Veilleuse du Calvaire, une ode aux femmes haïtiennes

Veilleuse du Calvaire s’ancre dans une région spécifique d’Haïti, appelée la « Colline du Calvaire » qu’un jour un notaire a décidé d’appeler sienne. Marcello Mérable n’avait aucune preuve pour prouver la possession de cette colline mais personne n’irait chercher bien loin. Grâce à de faux actes de propriétés, il a donc séparé, brisé cette colline en différentes parcelles qu’il a vendues et distribuer comme on le ferait des petits pains. Sur ces parcelles à la fin du xixème siècle, des individus se sont installés, des vies ce sont déroulées, et c’est ce que Lyonel Trouillot raconte dans ces 176 pages.

Pour ce faire, il s’efface pour laisser place à une narratrice : la Veilleuse. En plus d’être la voix de la narration, la Veilleuse est une légende de la colline. Jeune femme mystérieuse que l’on croiserait parfois dans les rues la nuit, entourée d’une aura envoutante, elle protège la colline, préserve ses parties sauvages, et surtout, sert de main armée à la colère des femmes. Nul ne saurait dire si elle existe réellement : pas même le lecteur lorsqu’il tourne la dernière page du roman.

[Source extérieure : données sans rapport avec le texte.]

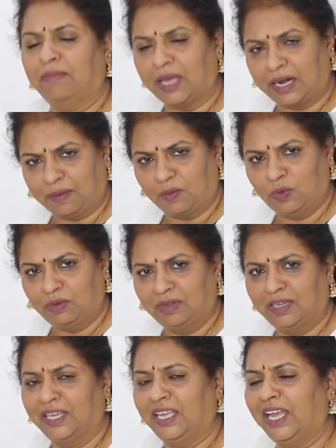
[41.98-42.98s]
మనము
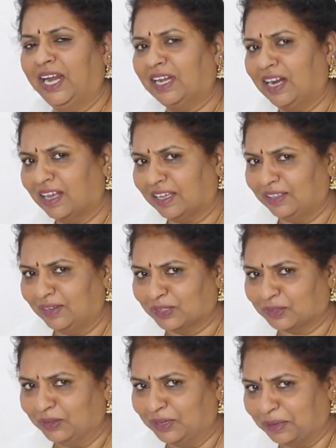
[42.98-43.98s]
ఎట్లా అలక
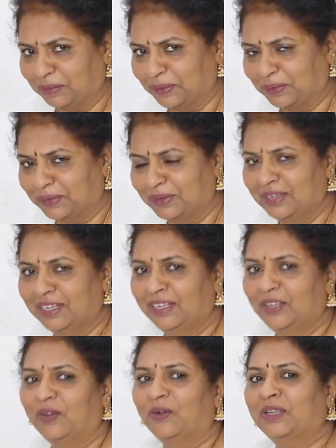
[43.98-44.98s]
తీరుసుకుంటాము
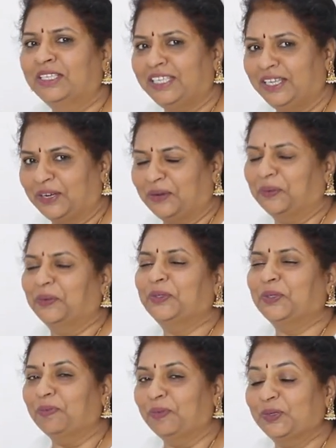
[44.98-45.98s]
ఒక చీరనో
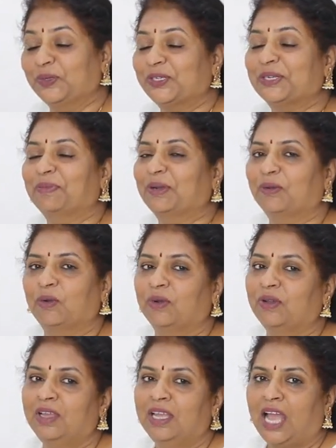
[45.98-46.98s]
సొమ్మ చూసినాం అనుకో
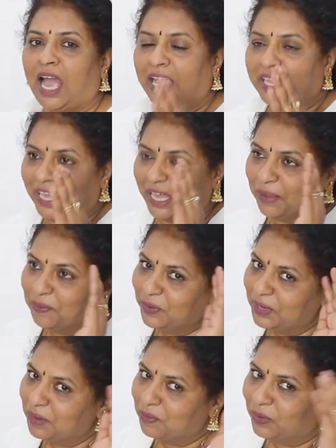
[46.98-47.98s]
ఆ
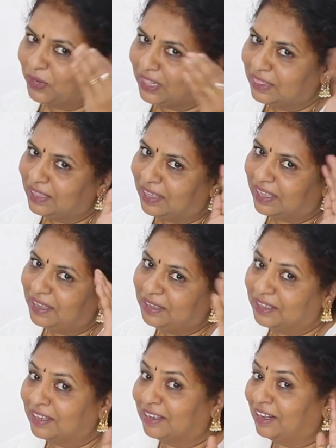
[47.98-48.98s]
ఏమున్న మూడంతా
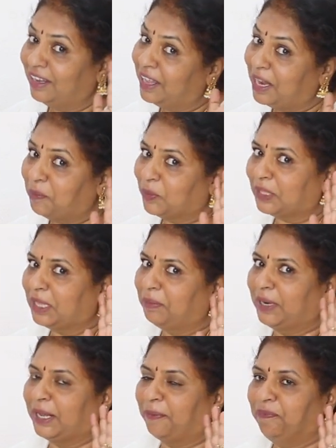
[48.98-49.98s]
క్లియర్
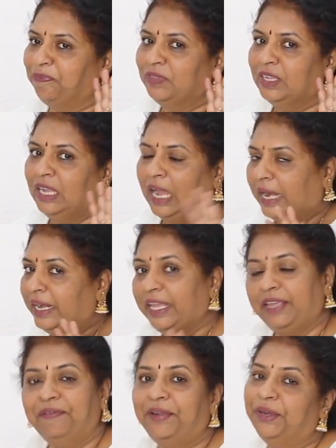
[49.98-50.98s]
అనమాట అంటే
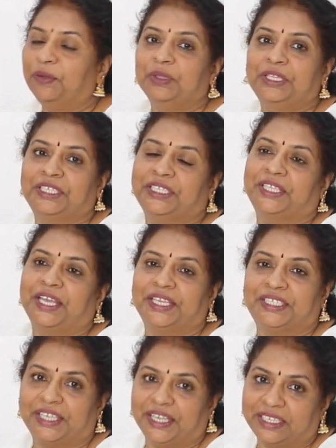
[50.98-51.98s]
ఈ వీడియో తీసి
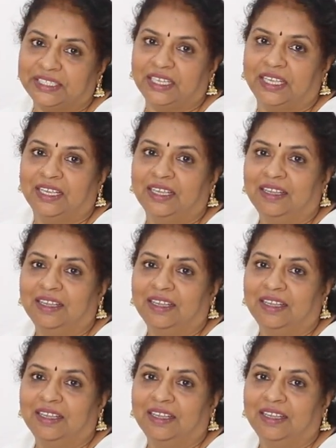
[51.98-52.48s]
దయచేసి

Au fil de ses pages se tisse une histoire complexe : celle d’une terre meurtrie et de vies détruites. Pour que la souffrance de toutes ces âmes puissent être exprimées correctement, le roman prend une forme chaotique et désorganisée. Deux voix s’y mêlent. La Veilleuse du passé parle comme parlent les légendes : avec un « je » torturé et passionné qui s’enflamme de la colère de tous les pas ayant foulé la colline. La Veilleuse du présent, elle, joue à la chroniqueuse, s’effaçant derrière une troisième personne objective. La Veilleuse du passé pose des questions, celle du présent y répond mais le doute subsiste.

Même lorsque la « vraie » narratrice est révélée — une étudiante logeant dans une chambre, entre toutes les vies qu’elle raconte — le doute subsiste. C’est un art que Lyonel Trouillot semble maîtriser à la perfection. Veilleuse du Calvaire évolue entre les genres, entre les temporalités, entre vérité historique et merveilleux légendaire. Sa lecture en est passionnante mais également difficile. On évolue au travers des pages de la Veilleuse comme en résolvant un exercice littéraire. Veilleuse du Calvaire s’offre au lecteur comme une énigme poétique, parfois douloureuse et complexe, parfois douce et limpide. Si les amoureux de la poétique et de la cause féminine sauront y trouver leurs marques, comme cela a été mon cas, peut-être n’est-ce pas le cas de tous, expliquant sa réception générale.

Mais la littérature ne vit pas que pour et par la presse. La plume de Lyonel Trouillot est vivante et prête à faire sonner les voix de tous ceux, et surtout toutes celles, qu’on ignore, loin dans les îles comme celle d’Haïti.

Icône de la littérature féministe haïtienne, Veilleuse du Calvaire est un livre à découvrir et à faire découvrir.